Starting materials were TiO2, NiO of average particle size 45µm and WO3 of average particle size 20µm. All were of purity greater than 99 per cent. They were mixed with carbon, then high-energy milled in a Fritsch Pulverisette 7 planetary mill. WC balls of 5mm diameter were used as milling media at a ball-to-powder ratio of 20:1, in a WC bowl for 20h in air at 250 rev/min. After milling, nickel oxide crystallites were said to have been reduced to around 40nm. Final (Ti,W)C-Ni and (Ti,W)(C,N)-Ni nanopowders were prepared by carbothermal reduction in flowing argon, hydrogen and nitrogen as appropriate, the nitrogen in the final powder being derived from the furnace atmosphere. Chemical analyses of the synthesised powders are given in Table 4, quoted from the paper. The apparent accuracy of these analyses seems meaningless unless the contents of W and Ti had been measured to corresponding precision, which in this instance did not occur. In any case, the oxygen was a retained impurity and categorised by the author as "somewhat high." When nitrides are present, the retained oxygen content is decreased, but the grain structure is noticeably coarsened.

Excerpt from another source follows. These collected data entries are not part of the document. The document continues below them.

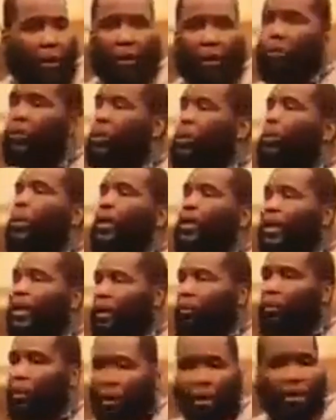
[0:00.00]
them. We wake
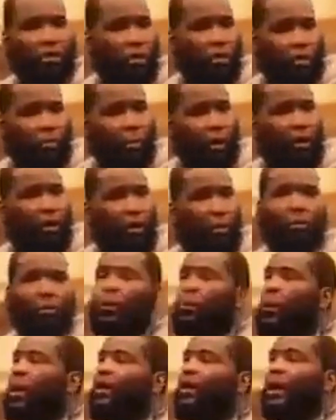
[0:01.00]
up wanting to dress better than them.
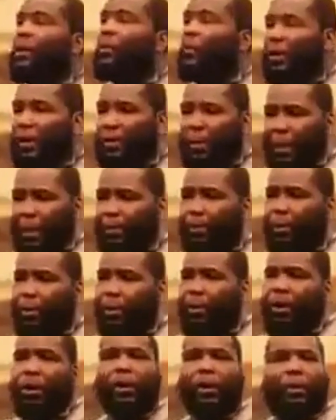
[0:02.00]
We wake up wanting to make
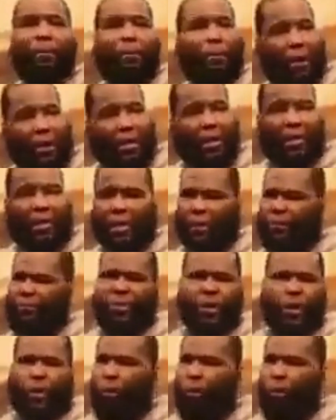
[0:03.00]
more money than them.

Figure 12. XRD of pre-alloyed powders synthesised from oxide mixtures at 1300oC for 2h : (a) (Ti,W)C solid solution obtained from 15 wt % WC and (b), (c) (Ti,W)C-Ni and (Ti,W)(C,N) prealloyed powders obtained from 30 wt % WC, respectively.

Figure 2. Observation of TiN powder by transmission electron microscopy.

X-ray diffraction (XRD) results (Figure 12) confirmed that the synthesised particles were in the form of homogeneous solid solutions. Microstructures, with particle sizes from 200 to 800nm, were very consistent (Figure 13), but porosity was higher than in typical micron-sized structures (Figure 14). If full density could be attained, mechanical properties of the nano materials were expected to be significantly improved.